Project 6) American Airlines Mobile App Reviews Analysis:
-
The goal of this project was to collect as many samples of reviews from American Airlines’ mobile application as possible and find common issues that customers may be facing when using the application.
-
Scraped approximately 3700 reviews from the American Airlines mobile application off of the Apple App store.
-
Prior to performing analysis tasks, I used nltk and string methods to tokenize the reviews data.
-
Following tokenization, I applied a wide range of analysis techniques to the text data of reviews. These including N-gram analysis, t-SNE for word exploration, Latent Dirichlet Analysis (LDA) to identify common topics within the data, as well as LIME and SHAP to investigate word impact on rating/sentiment as well as potentially towards the topics LDA identified.
-
I applied lime and shap with the target being the rating (ranging from 1 to 5) as well as the topics generated from LDA when applied to all reviews.
Project 7) City of Charlotte Geospatial Dashboard Project:
-
Collected 3 areas of data tracked by the City of Charlotte found on the city’s website (Serious Traffic Accidents, Police Incidents, 311 Call Requests.
-
Cleaned and processed the data when ncessary, such as creating date columns or filtering out locations outside of Charlotte, North Carolina.
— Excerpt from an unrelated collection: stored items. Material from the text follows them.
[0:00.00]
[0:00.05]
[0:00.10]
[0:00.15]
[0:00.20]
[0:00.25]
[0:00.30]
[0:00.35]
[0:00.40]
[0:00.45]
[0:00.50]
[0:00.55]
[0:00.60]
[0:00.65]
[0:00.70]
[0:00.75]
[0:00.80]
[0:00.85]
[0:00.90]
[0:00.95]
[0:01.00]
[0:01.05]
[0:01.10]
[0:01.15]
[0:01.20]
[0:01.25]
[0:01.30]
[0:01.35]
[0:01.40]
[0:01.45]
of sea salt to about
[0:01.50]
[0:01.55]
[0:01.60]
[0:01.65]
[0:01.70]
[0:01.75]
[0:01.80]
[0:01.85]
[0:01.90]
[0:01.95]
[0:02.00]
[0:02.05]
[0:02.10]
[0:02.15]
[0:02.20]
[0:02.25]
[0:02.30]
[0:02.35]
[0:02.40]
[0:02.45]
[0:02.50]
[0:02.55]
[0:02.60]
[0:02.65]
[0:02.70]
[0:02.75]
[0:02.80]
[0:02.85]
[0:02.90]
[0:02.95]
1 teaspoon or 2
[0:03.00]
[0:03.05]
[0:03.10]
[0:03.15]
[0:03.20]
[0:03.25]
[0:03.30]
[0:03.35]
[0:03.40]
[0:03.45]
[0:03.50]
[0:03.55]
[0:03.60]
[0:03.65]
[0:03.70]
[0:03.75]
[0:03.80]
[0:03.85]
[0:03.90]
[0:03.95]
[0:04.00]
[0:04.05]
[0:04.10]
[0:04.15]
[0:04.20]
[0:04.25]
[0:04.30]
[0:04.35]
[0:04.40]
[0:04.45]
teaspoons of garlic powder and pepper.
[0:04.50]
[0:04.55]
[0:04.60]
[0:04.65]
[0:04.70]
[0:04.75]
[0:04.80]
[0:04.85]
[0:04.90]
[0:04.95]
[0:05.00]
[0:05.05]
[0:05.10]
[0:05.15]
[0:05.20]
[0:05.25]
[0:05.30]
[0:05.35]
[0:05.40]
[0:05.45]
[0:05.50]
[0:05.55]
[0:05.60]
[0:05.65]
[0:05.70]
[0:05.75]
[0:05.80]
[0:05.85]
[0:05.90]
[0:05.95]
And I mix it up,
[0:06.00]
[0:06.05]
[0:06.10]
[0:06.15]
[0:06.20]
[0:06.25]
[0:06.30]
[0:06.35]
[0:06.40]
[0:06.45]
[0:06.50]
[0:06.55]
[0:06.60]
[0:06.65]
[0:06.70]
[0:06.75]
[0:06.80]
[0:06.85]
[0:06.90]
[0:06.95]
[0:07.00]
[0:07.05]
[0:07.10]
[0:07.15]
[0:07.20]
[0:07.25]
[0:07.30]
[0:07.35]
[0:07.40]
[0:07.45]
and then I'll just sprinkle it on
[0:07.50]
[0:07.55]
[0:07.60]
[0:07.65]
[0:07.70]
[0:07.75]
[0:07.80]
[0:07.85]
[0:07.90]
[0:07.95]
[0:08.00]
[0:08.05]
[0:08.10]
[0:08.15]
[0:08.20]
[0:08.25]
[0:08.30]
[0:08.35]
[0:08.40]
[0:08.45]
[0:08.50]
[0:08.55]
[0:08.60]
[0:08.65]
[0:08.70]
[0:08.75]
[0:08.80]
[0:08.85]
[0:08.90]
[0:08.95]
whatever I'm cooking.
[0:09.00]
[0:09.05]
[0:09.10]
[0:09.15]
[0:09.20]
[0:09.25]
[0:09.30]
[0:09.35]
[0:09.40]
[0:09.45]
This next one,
Conducted some EDA in attempt to pick up any initial findings as a base to inspire parameter decision when creating maps.
-
Created a StreamLit application to consolidate all geospatial maps into one dashboard.
Project 8) Credit Card Clustering Project:
-
In this project, I attempt to split a credit card dataset I obtained through Kaggle into clusters and give the customers appropriate labels which could be used toward business decisions or marketing efforts.
-
After ingesting the data, I performed some data cleaning by checking for null values and ensuring columns had appropriate data types.
-
I then performed EDA by using correlation and bivariate analysis techniques. As one would expect, those with higher balance had a higher credit limit, and just about all frequency attributes were positively correlated with their general attribute counterpart.
-
Applied K-Means with PCA and UMAP to the data in attempt to create appropriate clusters based on the data.
-
Using a scree plot/elbow method, I elected to use 4 clusters to split the data. I found that 4 clusters represented the data fairly well with PCA, and UMAP was an upgrade from PCA in that the 4 clusters were split more elaborately and group size was much more balanced (the below picture illustrates a split one two attributes using UMAP as the dimensionality reduction technique).
Project 9) Airline Passenger Satisfaction Classification & Clustering Project:
-
This project’s goal is to identify factors that lead to flight experience satisfaction, and potentially identify groups of flight experiences with consistent satisfaction scores.
-
Performed an exploratory data analysis to extract and investigate insights within the data. I managed to find some interesting details of the data, including which customers were more likely to be satisfied with their flight experience.
-
Created classifier models to identify which customers are reviewing their flight experience as satisfactory in addition to using finding customer segments which can be used for marketing and business decision purposes.